Forty Seven, Inc. Reports Fourth Quarter and Full Year 2019 Financial Results and Recent Business Highlights

March 20, 2020 at 4:01 PM EDT

-- Presented Updated Data for Magrolimab Showing Robust, Durable Activity in MDS and AML --
-- Presented Foundational Preclinical Data for FSI-174 and Entered into Collaborations with bluebird bio and Rocket Pharmaceuticals to Expand Development Program --
-- Gilead Acquisition of Forty Seven Expected to Close in 2Q 2020 --

MENLO PARK, Calif., March 20, 2020 (GLOBE NEWSWIRE) -- Forty Seven, Inc. (Nasdaq:FTSV), a clinical-stage, immuno-oncology company focused on developing therapies to activate macrophages in the fight against cancer, today reported financial results for the fourth quarter and full year ended December 31, 2019 and provided a business update.

“In 2019, Forty Seven transformed into a multi-asset, late-stage development company with clear paths to registration in two distinct, underserved patient populations. In parallel, we entered into several new partnerships designed to accelerate the development of magrolimab and FSI-174, and allow us to evaluate both compounds more rapidly across a range of indications and combination paradigms,” said Mark McCamish, M.D., Ph.D., President and Chief Executive Officer of Forty Seven. “Following the recently announced acquisition by Gilead, and with the benefit of their resources and capabilities, we are even better positioned to build on this momentum and deliver on our foundational vision of developing novel immunotherapies that help patients defeat their cancers.”

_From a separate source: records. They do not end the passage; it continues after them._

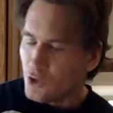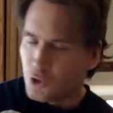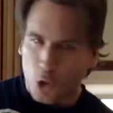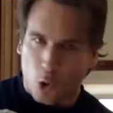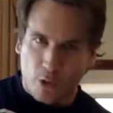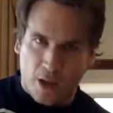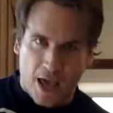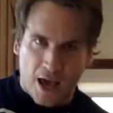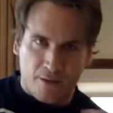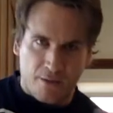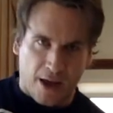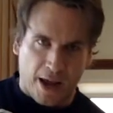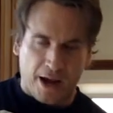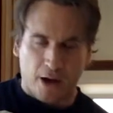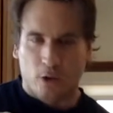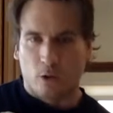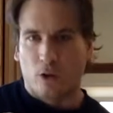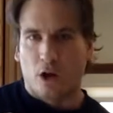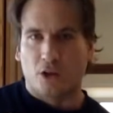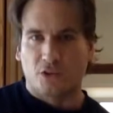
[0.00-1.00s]
don't have
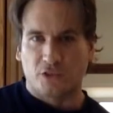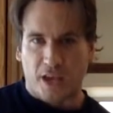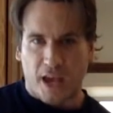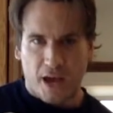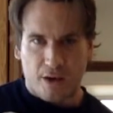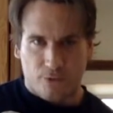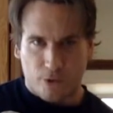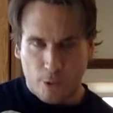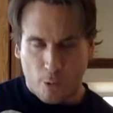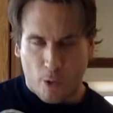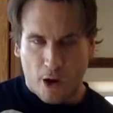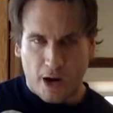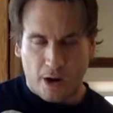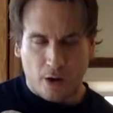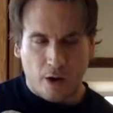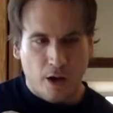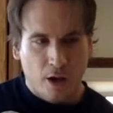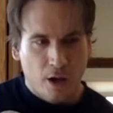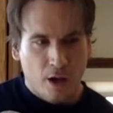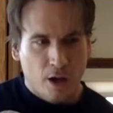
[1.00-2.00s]
hair loss
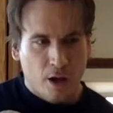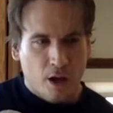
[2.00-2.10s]
everywhere,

Dr. McCamish continued, “Like so many others, we are closely monitoring COVID-19, and have recently instituted a number of proactive measures to mitigate the spread of the virus and protect the safety, health and well-being of the patients, families and healthcare professionals involved in our clinical development programs, as well as our employees. While we are working diligently to limit the impact of COVID-19 on our ongoing clinical trials, we, together with our contract research organization, decided to delay the initiation of our Phase 1 trial of FSI-174 in healthy volunteers in order to support physicians and hospitals in devoting their resources to treating COVID-19 patients, and avoid exposing healthy volunteers to unnecessary risk. We will continue to evaluate the pandemic and expect to re-visit the timing of potential trial initiation in the second quarter.”

Fourth Quarter and Recent Business Highlights:

Magrolimab Clinical Programs:
Myelodysplastic Syndrome (MDS) and Acute Myeloid Leukemia (AML)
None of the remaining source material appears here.